Explainable Tree-Based Predictions for Unplanned 30-Day Readmission of Patients With Cancer Using Clinical Embeddings

Abstract

PURPOSE Thirty-day unplanned readmission is one of the key components in measuring quality in patient care. Risk of readmission in oncology patients may be associated with a wide variety of specific factors including laboratory results and diagnoses, and it is hard to include all such features using traditional approaches such as one-hot encoding in predictive models. METHODS We used clinical embeddings to represent complex medical concepts in lower dimensional spaces. For predictive modeling, we used gradient-boosted trees and adopted the shapley additive explanation framework to offer consistent individualized predictions. We used retrospective inpatient data between 2013 and 2018 with temporal split for training and testing. RESULTS Our best performing model predicting readmission at discharge using clinical embeddings showed a testing area under receiver operating characteristic curve of 0.78 (95% CI, 0.77 to 0.80). Use of clinical embeddings led to up to 23.1% gain in area under precision-recall curve and 6% in area under receiver operating characteristic curve.

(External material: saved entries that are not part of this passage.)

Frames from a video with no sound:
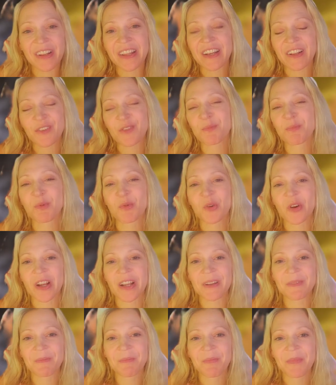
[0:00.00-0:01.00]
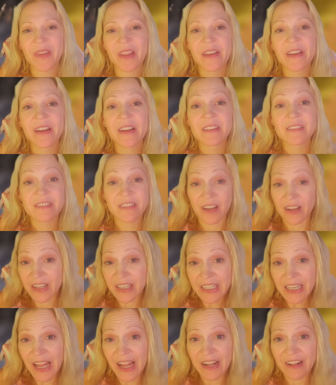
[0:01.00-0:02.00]
and explore it.
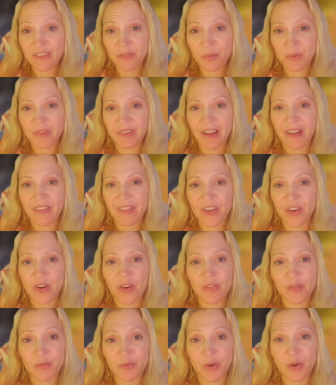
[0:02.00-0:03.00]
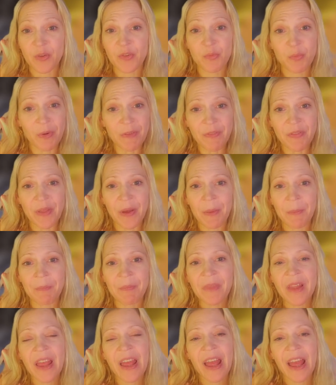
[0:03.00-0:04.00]
Duncan Hines was out there on the roads with them,
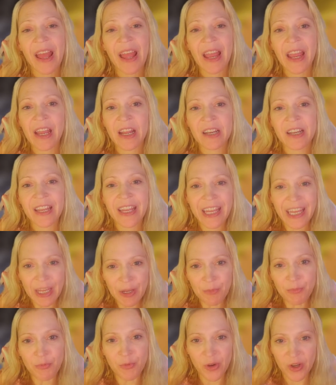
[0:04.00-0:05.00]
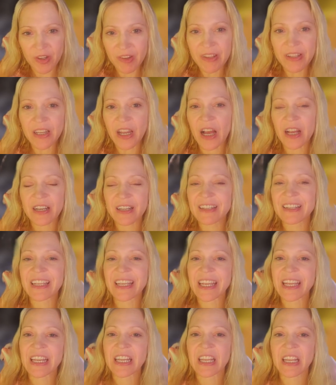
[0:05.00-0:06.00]
and he really got into
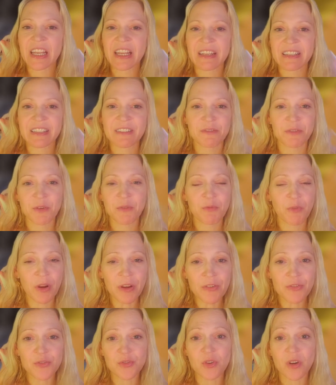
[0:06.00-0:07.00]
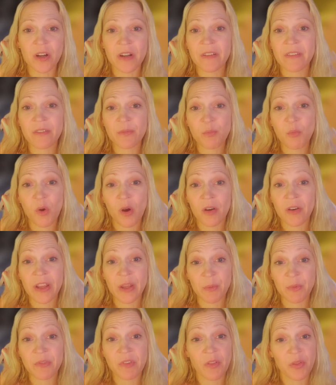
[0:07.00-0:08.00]
eating at different restaurants while he
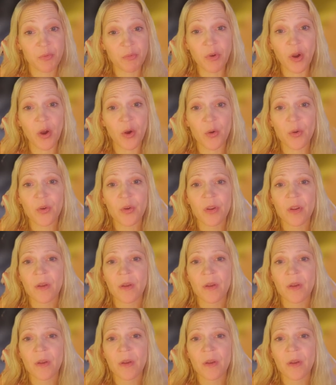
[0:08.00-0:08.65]
was on the road,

Hematology models had more performance gain over surgery and medical oncology. Our study was the first to develop (1) explainable predictive models for the hematology population and (2) dynamic models to keep track of readmission risk throughout the duration of patient visit. CONCLUSION To our knowledge, our study was the first to develop (1) explainable predictive models for the hematology population and (2) dynamic models to keep track of readmission risk throughout the duration of patient visit.